>>>>>

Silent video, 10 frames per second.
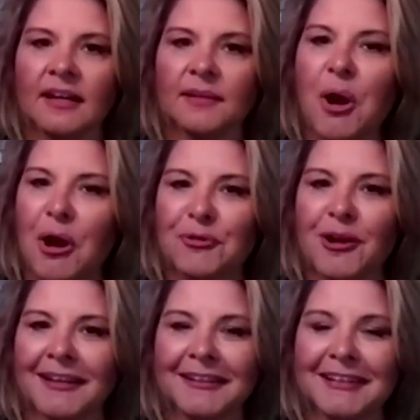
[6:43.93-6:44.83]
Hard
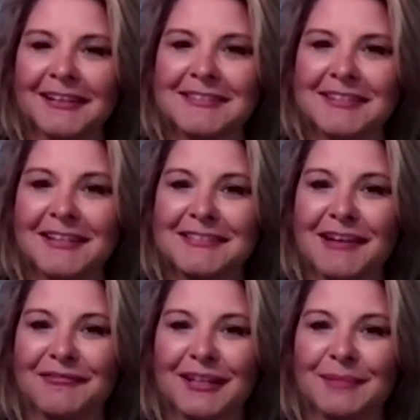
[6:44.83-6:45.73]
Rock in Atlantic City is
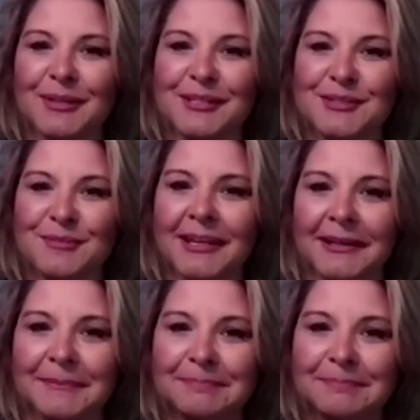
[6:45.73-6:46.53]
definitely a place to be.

<<<<<

— Exercise description —
Please repeat the listing precisely, excluding the pictures it contains.

— Expected answer —
Silent video, 10 frames per second.
[6:43.93-6:44.83]
Hard
[6:44.83-6:45.73]
Rock in Atlantic City is
[6:45.73-6:46.53]
definitely a place to be.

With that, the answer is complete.